Constructed a predictive model using 1224 MBC patients from the Surveillance, Epidemiology and End Results (SEER) registry between 2010 and 2015. The performance of the model was externally validated between 2002 to 2021 using 44 MBC patients from the Fujian Medical University Union Hospital. The independent prognostic factors were selected by univariate and multivariate Cox regression analyses. The nomogram was constructed to predict individual survival outcomes for MBC patients. The discriminative power, calibration, and clinical effectiveness of the nomogram were evaluated by the receiver operating characteristic (ROC) curve, and the decision curve analysis (DCA).
A total of 1224 male breast cancer patients were in the training cohort and 44 in the validation cohort. T status (<0.001), age at diagnosis (<0.001), histologic grade (=0.008), M status (<0.001), ER status (=0.001), Her2 status (=0.019), chemotherapy (=0.015) were independently associated with OS. The diagnostic performance of this model was evaluated and validated using ROC curves on the training and validation datasets. In the training cohort, the nomogram-predicted AUC value was 0.786 for 3-year OS and 0.767 for 5-year OS. In the validation cohort, the nomogram-predicted AUC value was 0.893 for 3-year OS and 0.895 for 5-year OS. Decision curve analysis demonstrated that the nomogram was more benefit than the AJCC stage.
We developed a nomogram that predicts 3-year and 5-year survival in MBC patients.

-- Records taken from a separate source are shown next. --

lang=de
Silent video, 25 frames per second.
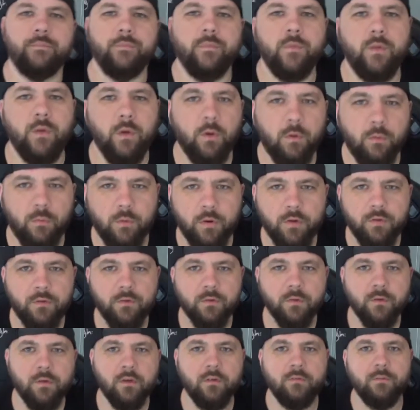Jo, moin
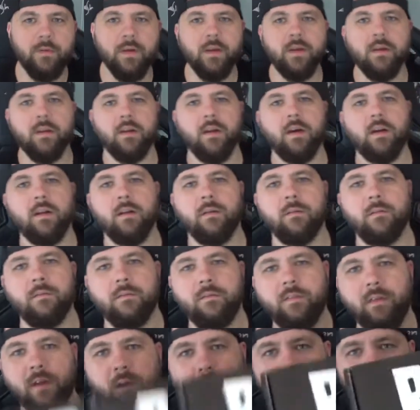zurück auf meinen Kanal.
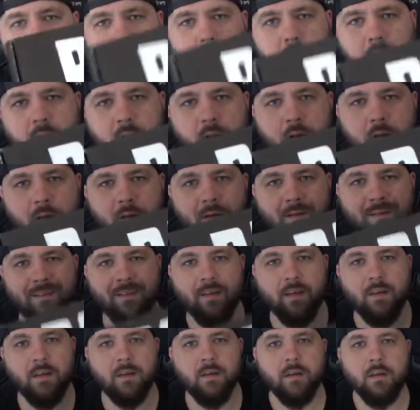Wir haben
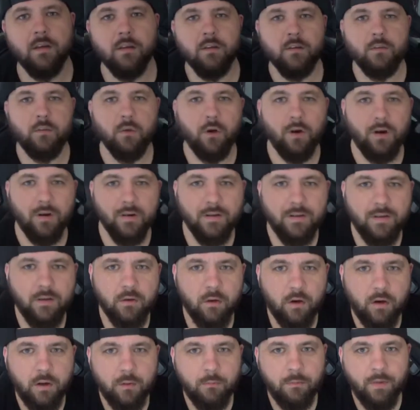doch die
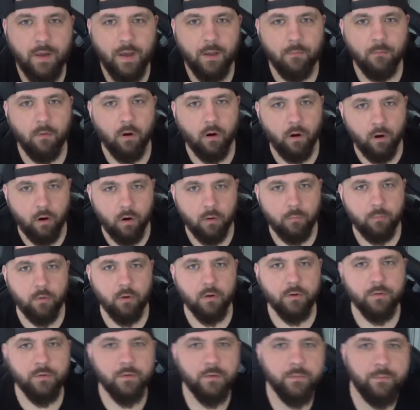neue BAM
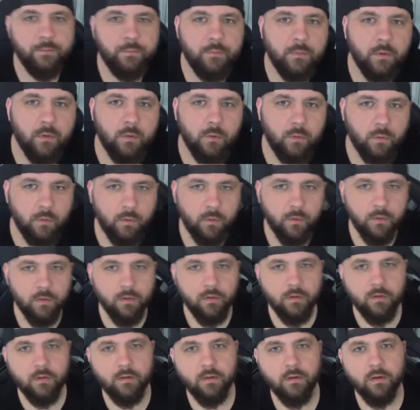Horrorbox
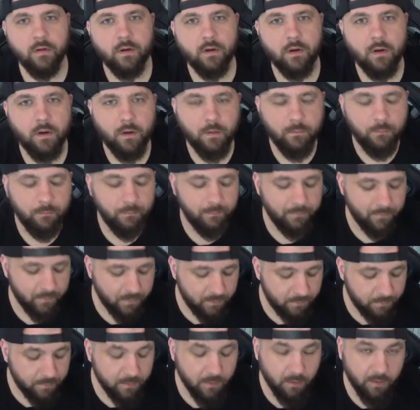und ähm,
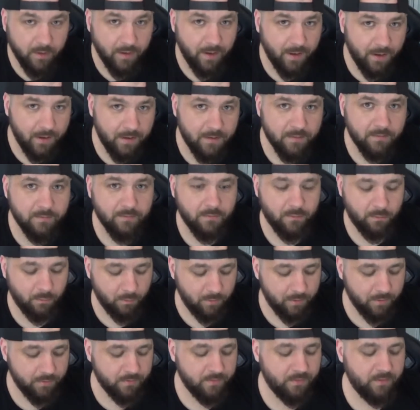ich bin auch echt froh,
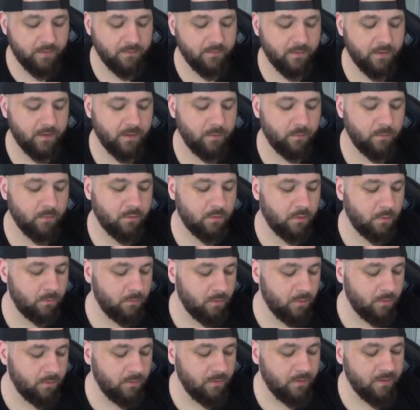dass ich die weiter
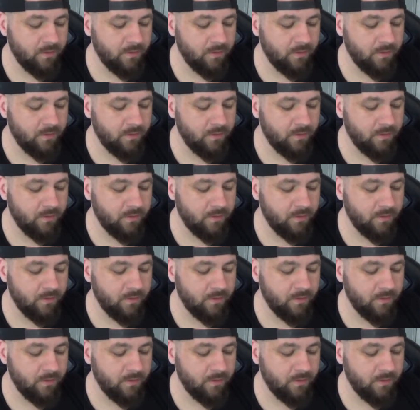bekomme.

Validation using bootstrap sampling revealed optimal discrimination and calibration, suggesting that the nomogram may have clinical utility. The results remain reproducible in the validation cohort which included Chinese data. The model was superior to the AJCC stage system as shown in the decision curve analysis (DCA).
男性乳腺癌(MBC)是一种罕见疾病,占所有男性癌症的比例不到1%。由于缺乏前瞻性数据,目前MBC的治疗基于回顾性分析或从女性患者研究中推断出的信息。我们构建了一个列线图模型来预测MBC患者的总生存期(OS),并使用来自中国的数据验证其可行性。
使用2010年至2015年监测、流行病学和最终结果(SEER)登记处的1224例MBC患者构建预测模型。该模型的性能在2002年至2021年期间使用福建医科大学附属协和医院的44例MBC患者进行外部验证。通过单因素和多因素Cox回归分析选择独立预后因素。构建列线图以预测MBC患者的个体生存结果。通过受试者操作特征(ROC)曲线和决策曲线分析(DCA)评估列线图的判别能力、校准和临床有效性。
训练队列中有1224例男性乳腺癌患者,验证队列中有44例。T分期(<0.001)、诊断年龄(<0.001)、组织学分级(=0.008)、M分期(<0.001)、ER状态(=0.001)、Her2状态(=0.019)、化疗(=0.015)与OS独立相关。使用训练和验证数据集上的ROC曲线评估和验证该模型的诊断性能。在训练队列中,列线图预测的3年OS的AUC值为0.786,5年OS的AUC值为0.767。在验证队列中,列线图预测的3年OS的AUC值为0.893,5年OS的AUC值为0.895。决策曲线分析表明,列线图比美国癌症联合委员会(AJCC)分期更有益。
我们开发了一种列线图,可预测MBC患者的3年和5年生存率。使用自助抽样进行的验证显示出最佳的判别能力和校准,表明该列线图可能具有临床实用性。在包括中国数据的验证队列中,结果仍然具有可重复性。如决策曲线分析(DCA)所示,该模型优于AJCC分期系统。